O Fórum para a Liberdade de Educação (FLE) está de parabéns! Foi responsável pela organização de um seminário, ontem, na Fundação Calouste Gulbenkian, com a participação de três ex-Ministros da Educação, Eduardo Marçal Grilo, Júlio Pedrosa e Roberto Carneiro, com o tema “Que serviço público de educação queremos para Portugal?”.
O feito é digno de destaque pelo que proporciona de reflexão e debate de pessoas aturadas e com experiência concreta na temática. Para quem lá esteve o debate foi interessante, mas aqueceu pouco. Paradoxalmente todos aceitam que o estado de arte não é o melhor, mas ninguém arrisca uma reforma profunda no sistema.

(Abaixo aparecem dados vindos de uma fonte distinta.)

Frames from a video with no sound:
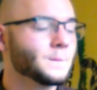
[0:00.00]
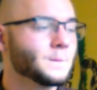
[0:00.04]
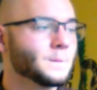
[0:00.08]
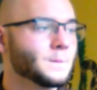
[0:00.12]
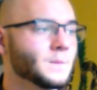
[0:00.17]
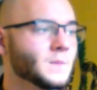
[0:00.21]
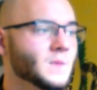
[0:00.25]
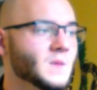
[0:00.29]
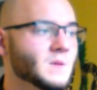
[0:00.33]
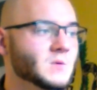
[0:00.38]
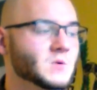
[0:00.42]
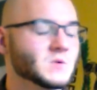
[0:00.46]

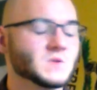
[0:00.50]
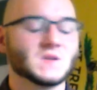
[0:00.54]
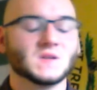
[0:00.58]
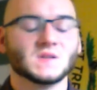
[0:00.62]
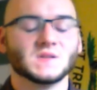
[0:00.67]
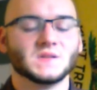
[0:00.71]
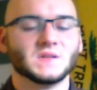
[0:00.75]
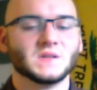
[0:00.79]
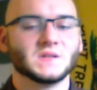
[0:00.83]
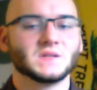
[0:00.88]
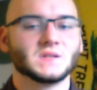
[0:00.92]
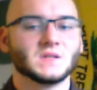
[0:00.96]
the most
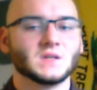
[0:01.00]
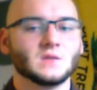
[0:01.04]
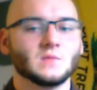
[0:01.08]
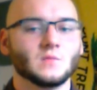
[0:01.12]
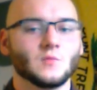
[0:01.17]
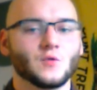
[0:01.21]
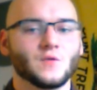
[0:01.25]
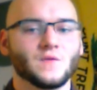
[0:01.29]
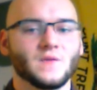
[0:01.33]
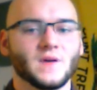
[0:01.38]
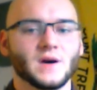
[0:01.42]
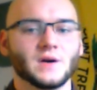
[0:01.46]
consistent
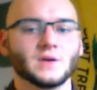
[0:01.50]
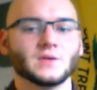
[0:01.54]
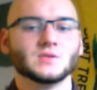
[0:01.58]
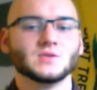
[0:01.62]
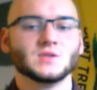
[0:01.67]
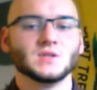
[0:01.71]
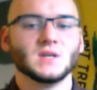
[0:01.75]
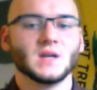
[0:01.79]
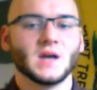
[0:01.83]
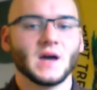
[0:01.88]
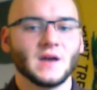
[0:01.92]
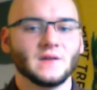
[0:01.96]

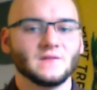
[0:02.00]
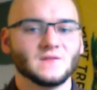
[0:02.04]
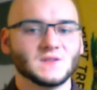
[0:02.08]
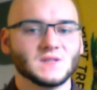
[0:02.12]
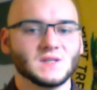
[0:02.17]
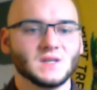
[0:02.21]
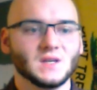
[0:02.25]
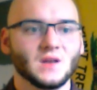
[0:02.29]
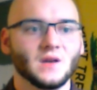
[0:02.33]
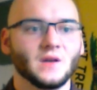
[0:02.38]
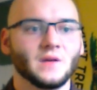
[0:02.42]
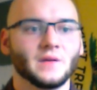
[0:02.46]
morphology I've
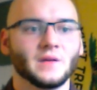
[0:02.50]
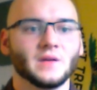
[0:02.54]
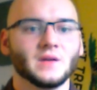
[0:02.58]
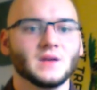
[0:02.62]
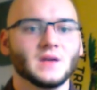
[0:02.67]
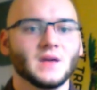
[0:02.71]
seen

Têm preferência por um discurso positivo capaz de destacar os feitos que já alcançamos nas últimas décadas (com destaque para o atraso estrutural com que Portugal parte quando comparado com outros países), seja por uma objecção a (mais) reformas profundas, seja por um défice de aproveitamento daquilo que a legislação actual já permite, seja por conhecerem os bloqueios e limitações do “sistema”, seja por, acrescentaria eu, colocarem a sua governação em xeque se agora defendessem as reformas que não implementaram.
Ainda assim tirei uma importante conclusão, que me permito, de forma modesta, deixar para o FLE. Com a nossa rapaziada (epíteto atribuído no seminário) não é possível fazer uma reforma de 180o, entre sindicatos e (partidos) políticos qualquer ímpeto reformista esvai-se em demagogia e interesses instalados. Conservadorismo? Não. Pragmatismo! Se é tão fácil estar de acordo, o primeiro passo é trazer a sociedade civil para este fórum através dos meios que já estão à mão. Discurso terra a terra. Propostas possíveis e imediatas!